Your relationship with him has to be a Win for you, and a Win-Win to the two of you. If it is a lose for you, if you are drained and your career and/ or your parenting of your children suffer as a result of the relationship with him, then the relationship should drastically change or end.

Couple therapy, if he can afford it, can help a whole lot. In such, a competent therapist can teach him right there and then to assert himself with you. He can learn this new skill. It is not too late for him. I learned this in my first competent therapy (Couple) five years ago and I am still working on it, asserting myself. I am intelligent too, like your boyfriend, and it is very difficult when submission to a parent is so well ingrained.

You wrote that in his past he had things on his own terms, you mean in other relationships?
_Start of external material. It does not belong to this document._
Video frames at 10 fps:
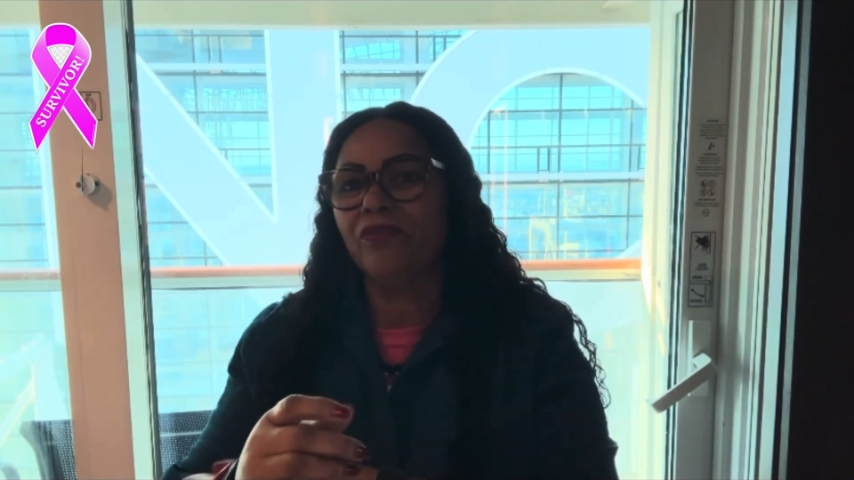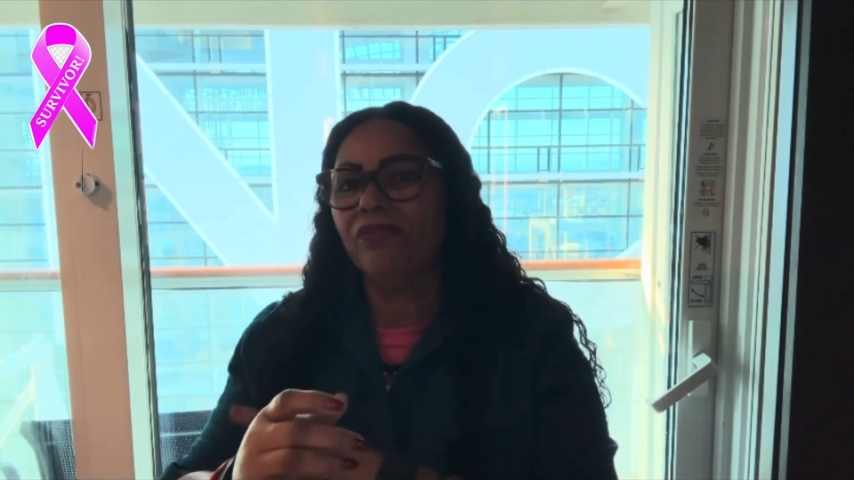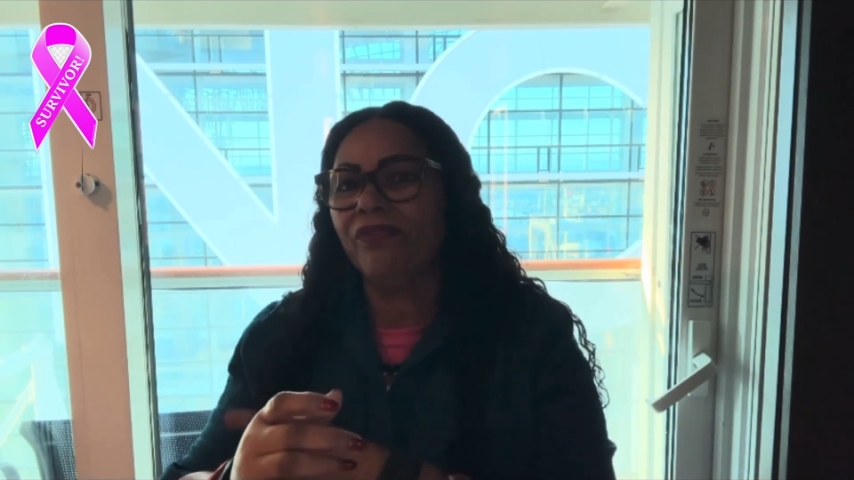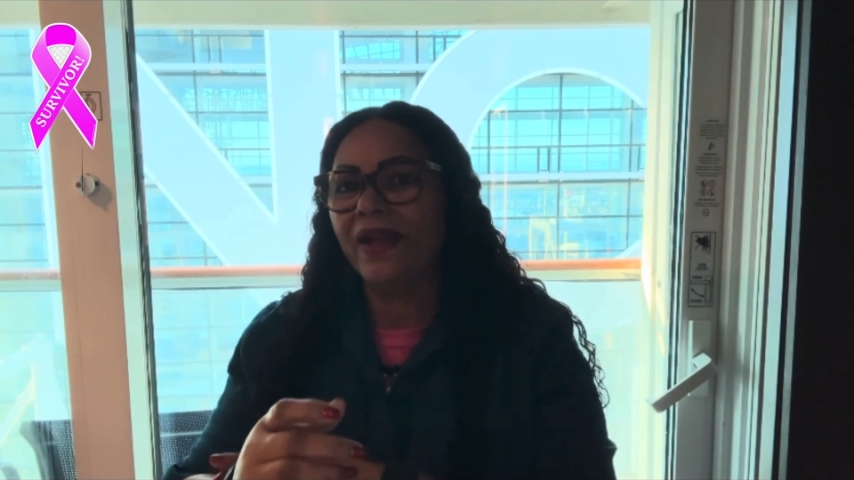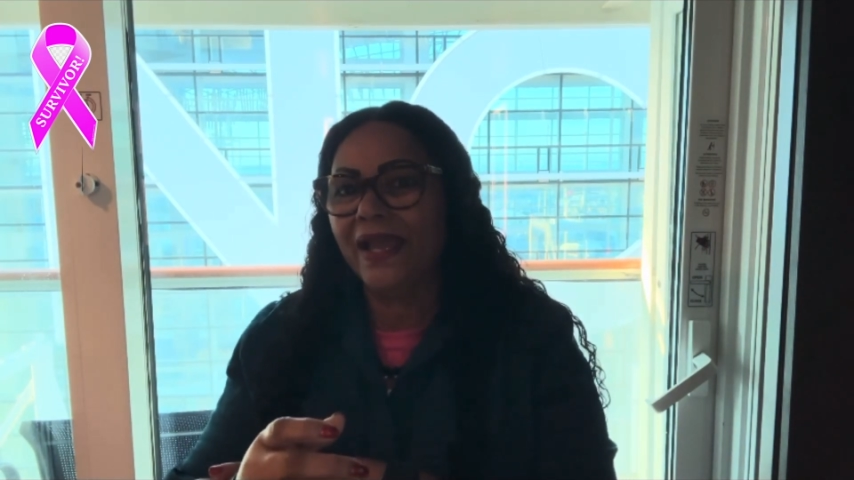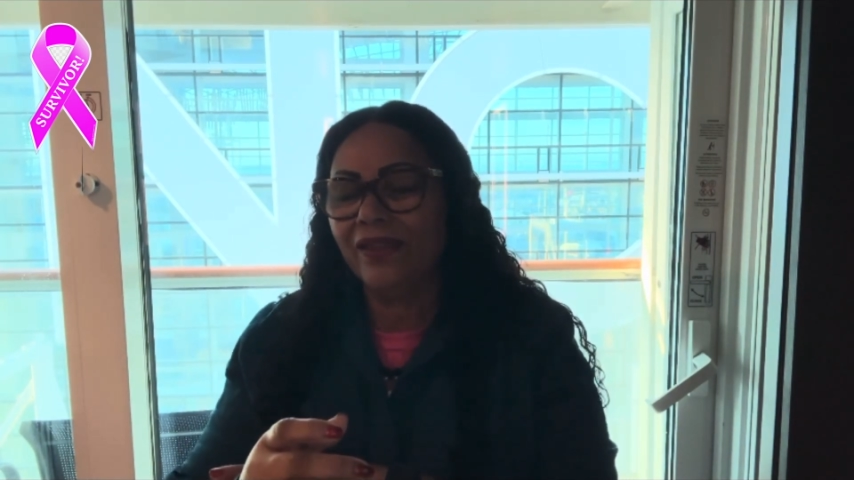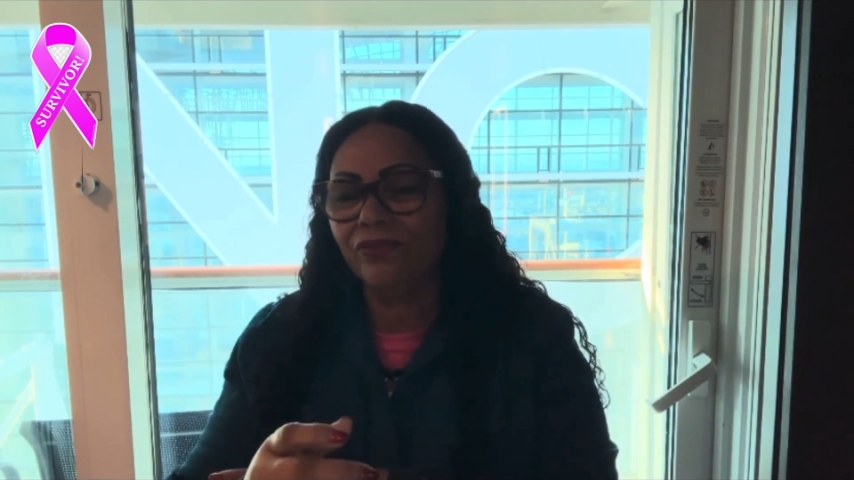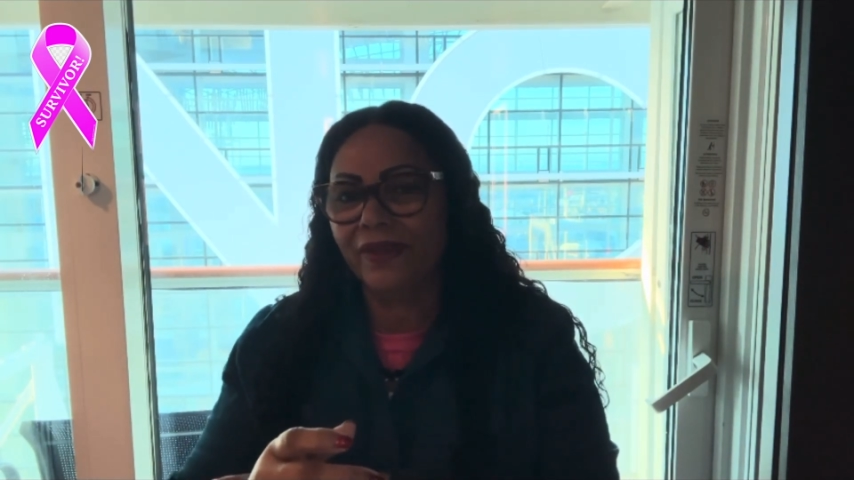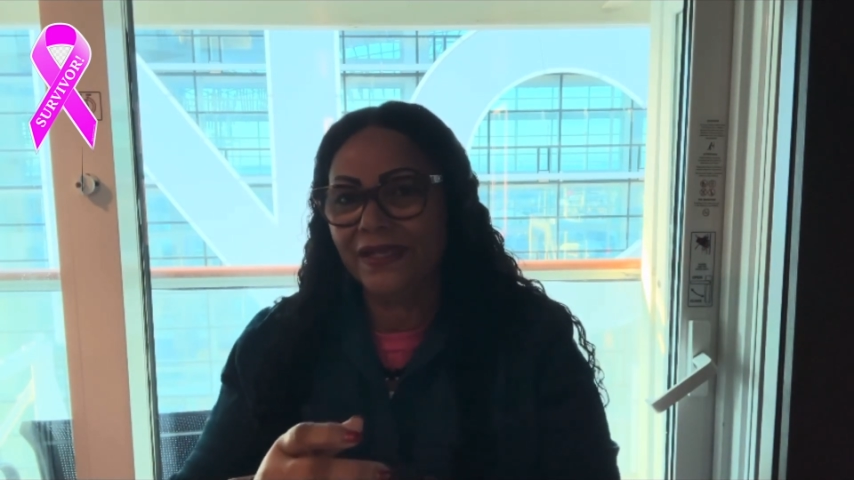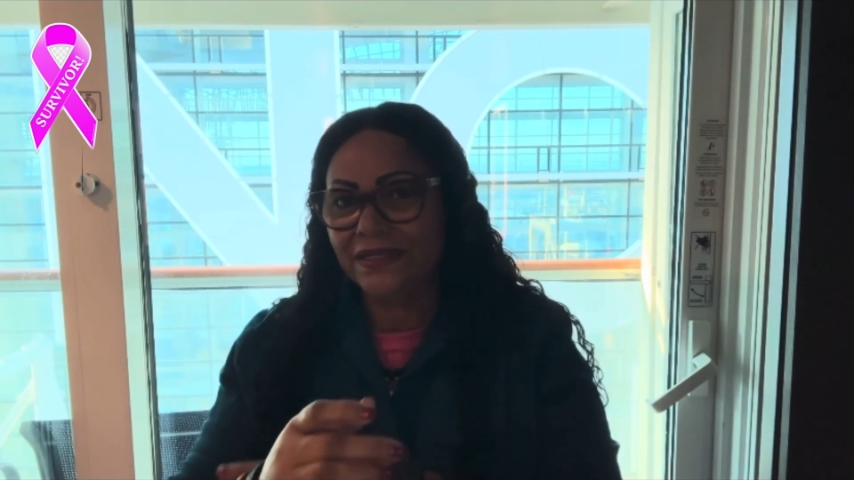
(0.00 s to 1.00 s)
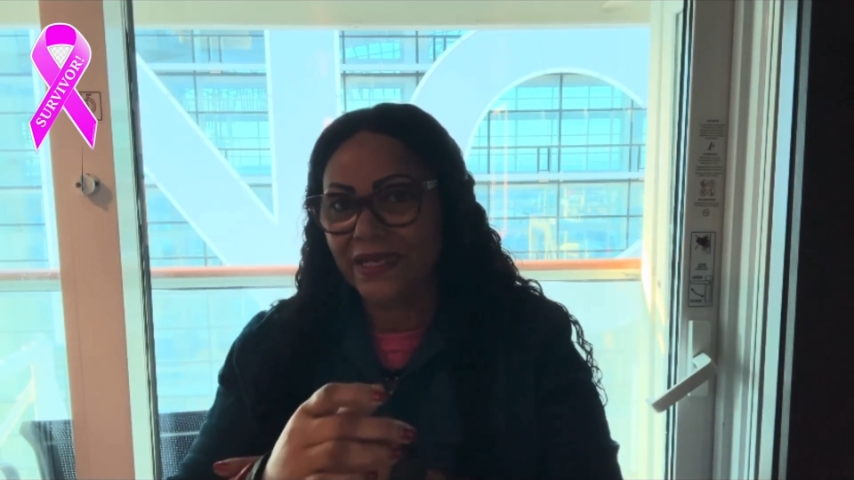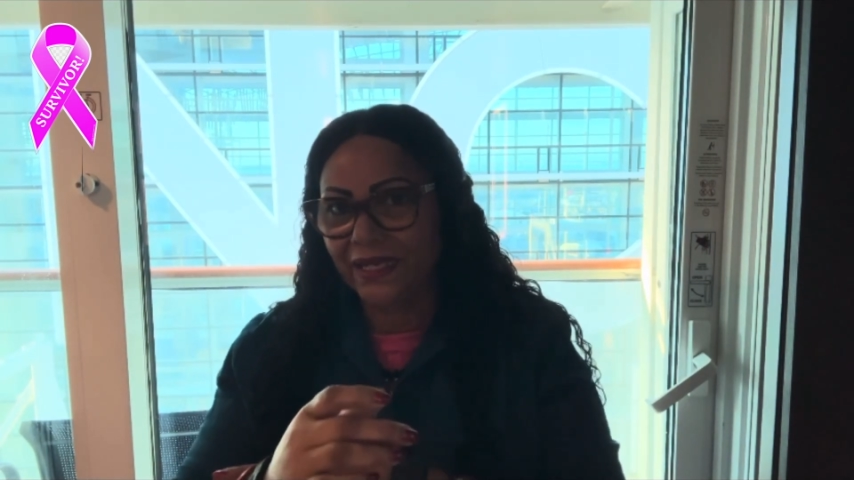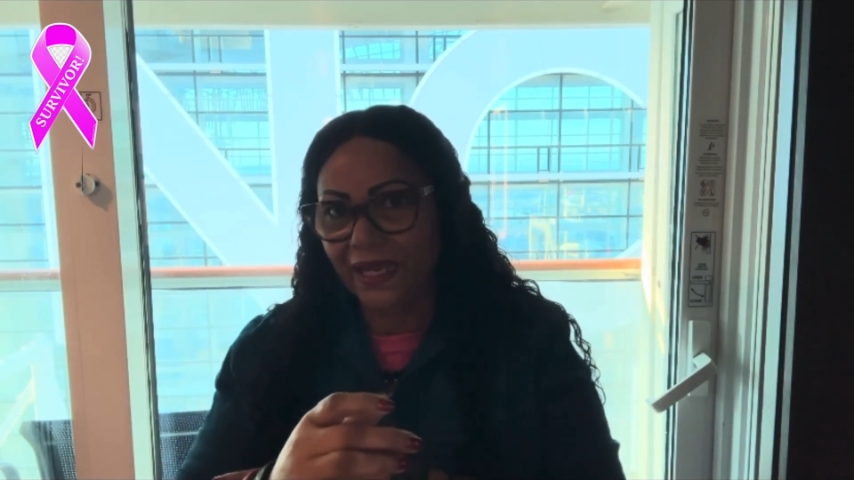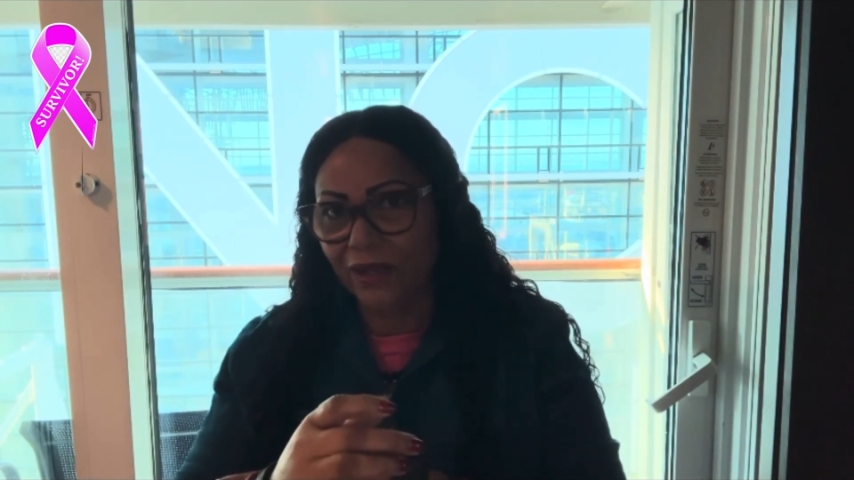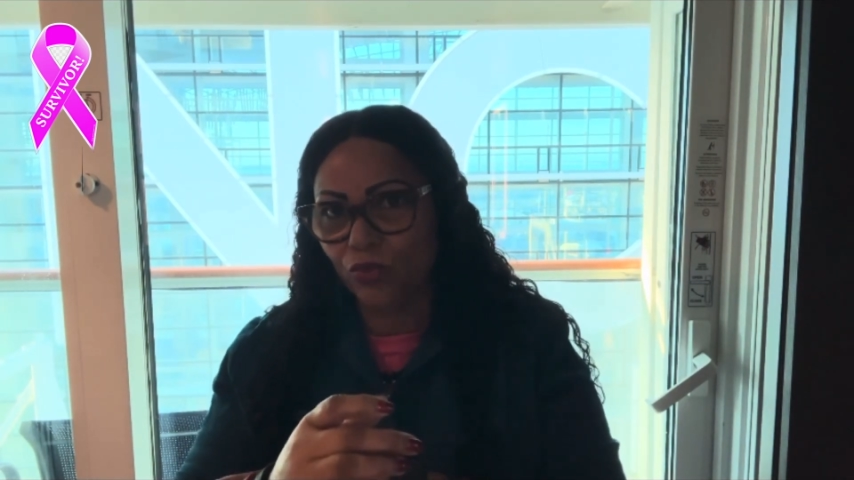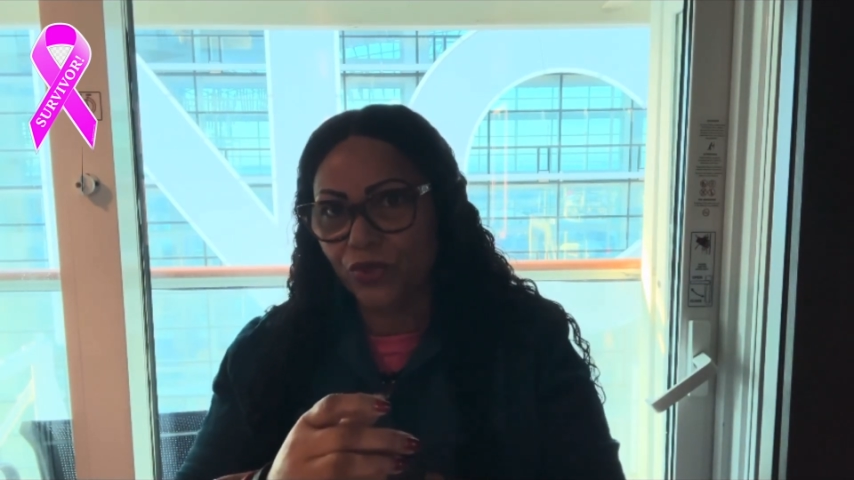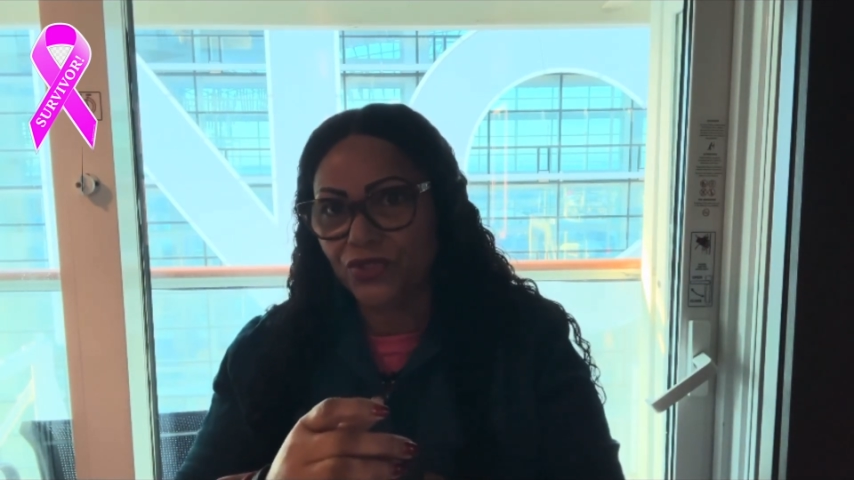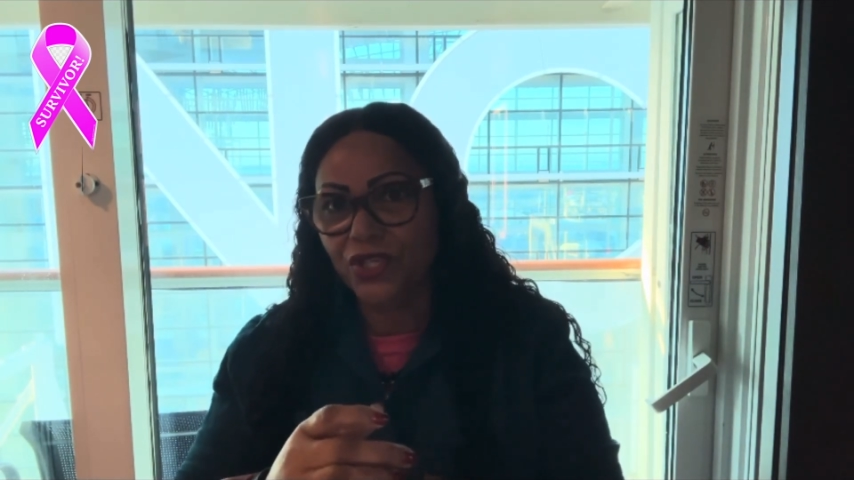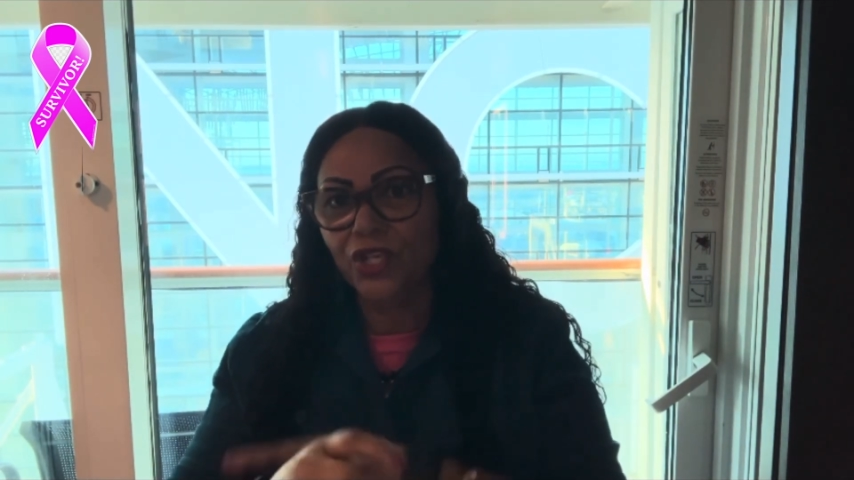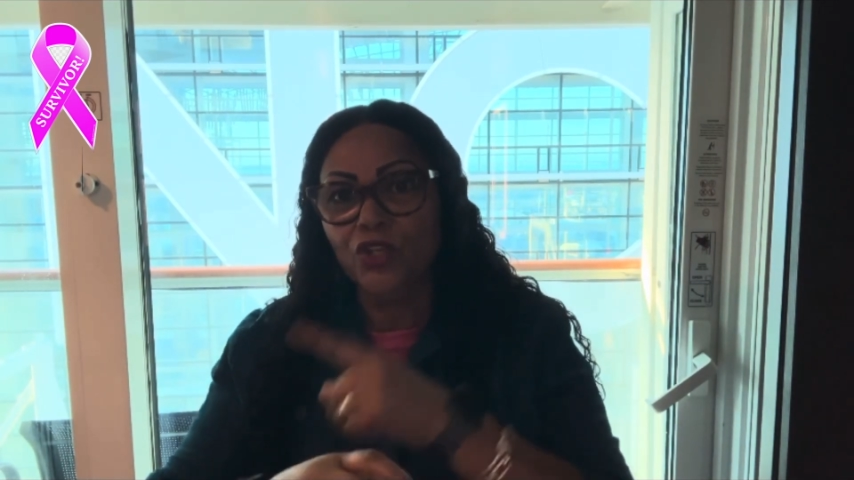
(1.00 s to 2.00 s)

5 and 10 hours.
I don’t know what “on his own terms” means, but he was not assertive with other women, I don’t believe, at least not if he was emotionally attached to them. There is this fear fueling the reluctance to assert, the fear of punishment, of withdrawal of affection, of disapproval- recorded in a person neural pathways and that is very powerful.

He will need to feel safe with you in order to assert himself. You will need to afford him lots of empathy and patience if this is to succeed. You sound like a very intelligent, reasonable woman and he is very fortunate, it seems to me, to have you in his life. Unfortunately, your reservoir of energy is not unlimited, so he has to exercise assertiveness no matter how difficult it is for him, so not to lose him.

Again, couple therapy would be perfect, “Couple” so that he can exercise assertiveness with you under the supervision and guidance of a competent therapist.

Hope you post again anytime, and with any developments.